▸ **Prompt**
In the copy, leave out the pictures and repeat all records exactly.
= Beginning of Section =
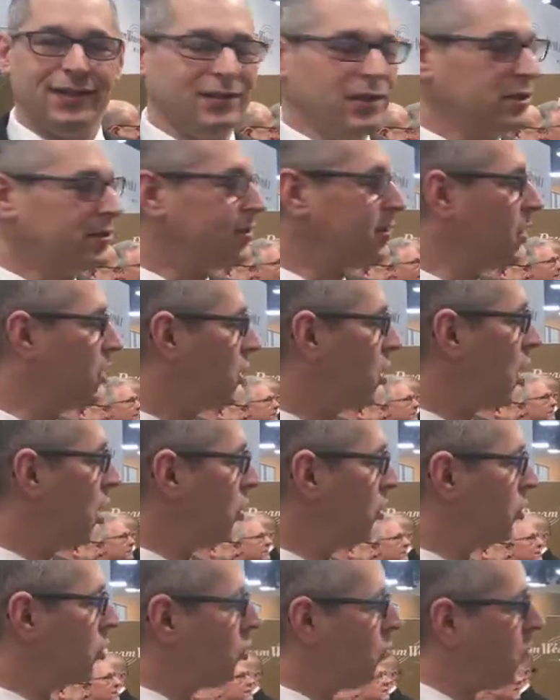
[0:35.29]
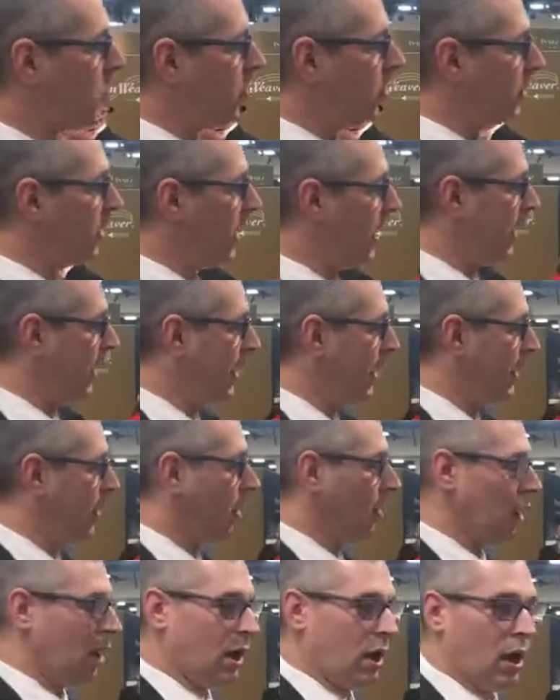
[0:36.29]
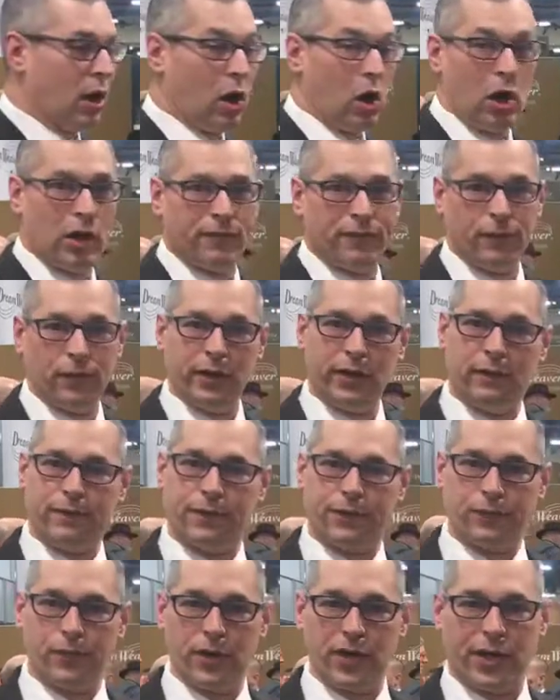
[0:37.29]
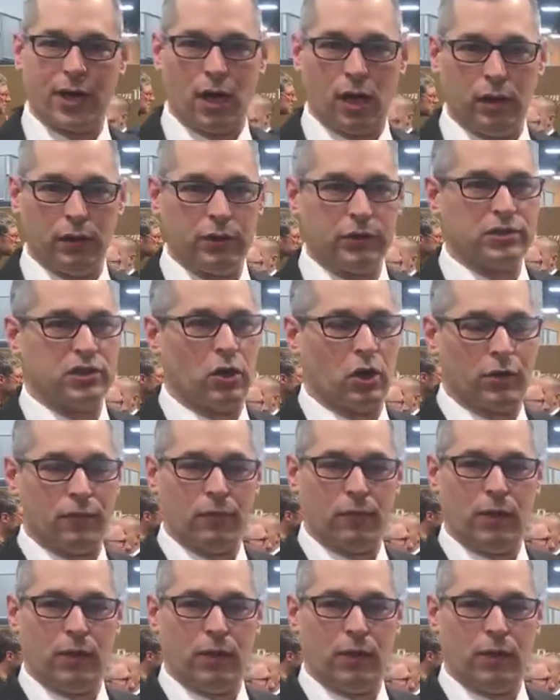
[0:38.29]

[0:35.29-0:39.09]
This is a color coordinating offering of three colors in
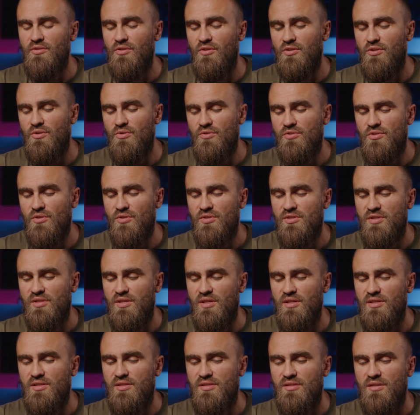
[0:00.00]
don't use those
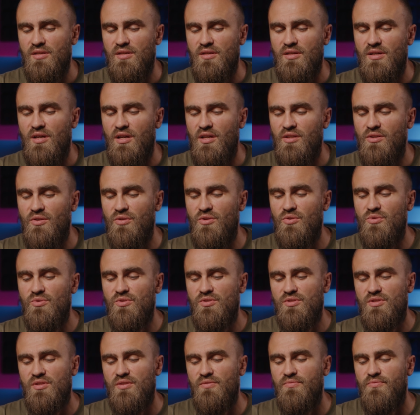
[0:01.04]
nits. I don't
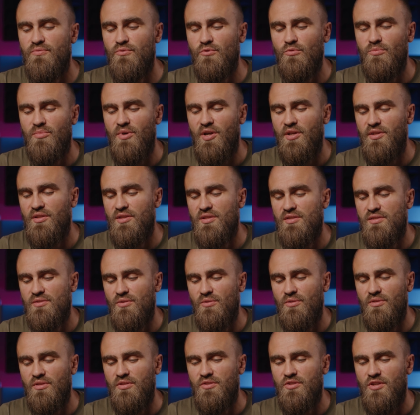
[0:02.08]
use the full brightness
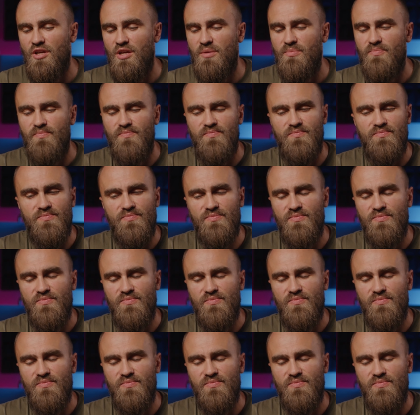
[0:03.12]
all the time.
= End of Section =
▸ **Response area**
[0:35.29]
[0:36.29]
[0:37.29]
[0:38.29]

[0:35.29-0:39.09]
This is a color coordinating offering of three colors in
[0:00.00]
don't use those
[0:01.04]
nits. I don't
[0:02.08]
use the full brightness
[0:03.12]
all the time.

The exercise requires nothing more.